4)Les réalités de cette époque sont évoquées : les déportations en Louisiane, on cherchait alors à peupler cette colonie. Les déportées voyageaient dans de mauvaises conditions : elles étaient enchaînées.
Un de ces convois avait été attaqué par le célèbre bandit, Cartouche, et l'une de ces déportées était devenue sa maîtresse.
Pourtant, dans l'ensemble, ce réalisme reste discret : Prévost ne décrit pas longuement les lieux, il donne seulement quelques détails significatifs.
En conclusion, un roman fait de contrastes : un mélange d'invraisemblances et de réalités.
Contraste entre les actions commises (mensonges, vol, meurtre, tricherie, escroquerie) et la présentation qui est faite des personnages (Manon exquise, douce, tendre.)
Contraste entre le cynisme de Manon et sa candeur...

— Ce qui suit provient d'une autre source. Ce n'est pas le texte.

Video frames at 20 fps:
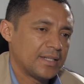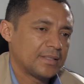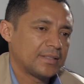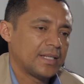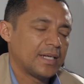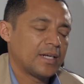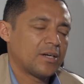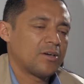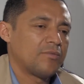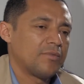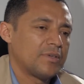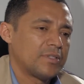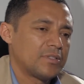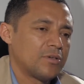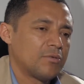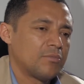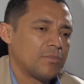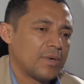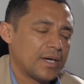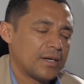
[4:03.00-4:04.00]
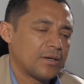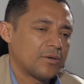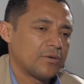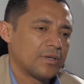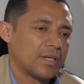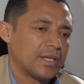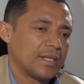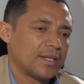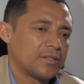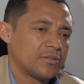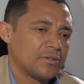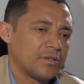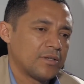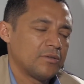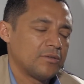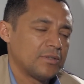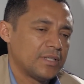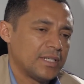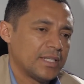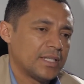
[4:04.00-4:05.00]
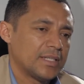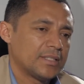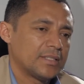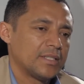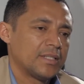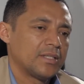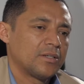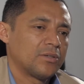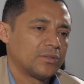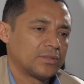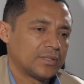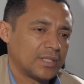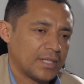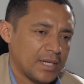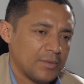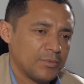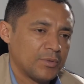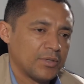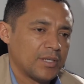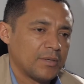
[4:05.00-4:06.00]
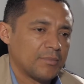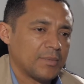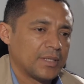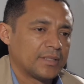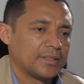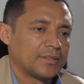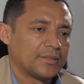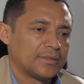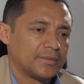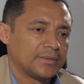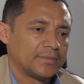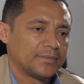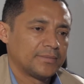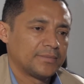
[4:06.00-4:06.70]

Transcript: ante la Convención Marco de las Naciones Unidas contra el Cambio Climático.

Contraste entre les deux héros : Des Grieux destiné à l'état ecclésiastique et Manon, la courtisane...
Prévost arrive ainsi à exprimer toute l'ambiguïté de la condition humaine : l'être humain apparaît complexe, mystérieux. Ces contrastes suggèrent que la nature humaine est nuancée, complexe, pleine de possibilités diverses.

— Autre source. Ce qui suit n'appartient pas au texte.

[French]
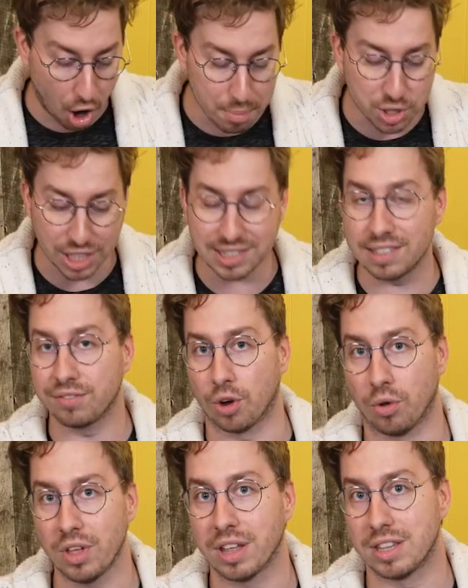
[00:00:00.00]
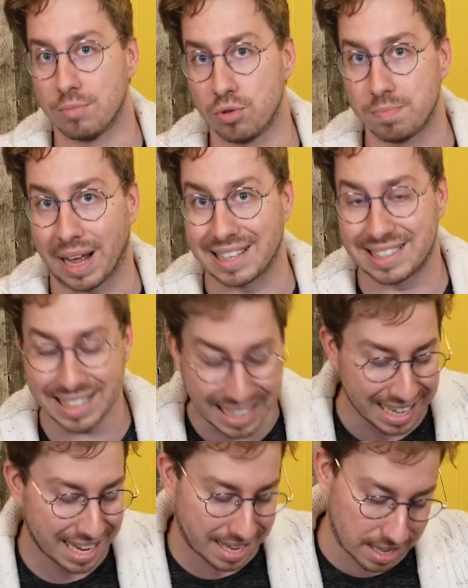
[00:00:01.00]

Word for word: objectifs qu'on a en début de partie,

Bien sûr, Prévost a le souci d'authentifier son récit, en l'insérant dans une réalité qu'il connaît : il réussit à faire sonner vraie et juste une histoire parfois à la limite du vraisemblable. Il nous livre aussi un témoignage sur son temps, et il mêle à l'analyse de la passion des remarques contemporaines.
Le roman lui-même reste ambigu : dans l'avis au lecteur, l'auteur affirme sa volonté d'écrire une histoire morale pour instruire le lecteur, mais, en fait, il veut rester sans doute fidèle à la tradition des moralistes français. C'est aussi un bon moyen pour Prévost de parler, malgré tout, de sujets interdits tout en mettant en avant le prétexte de la morale.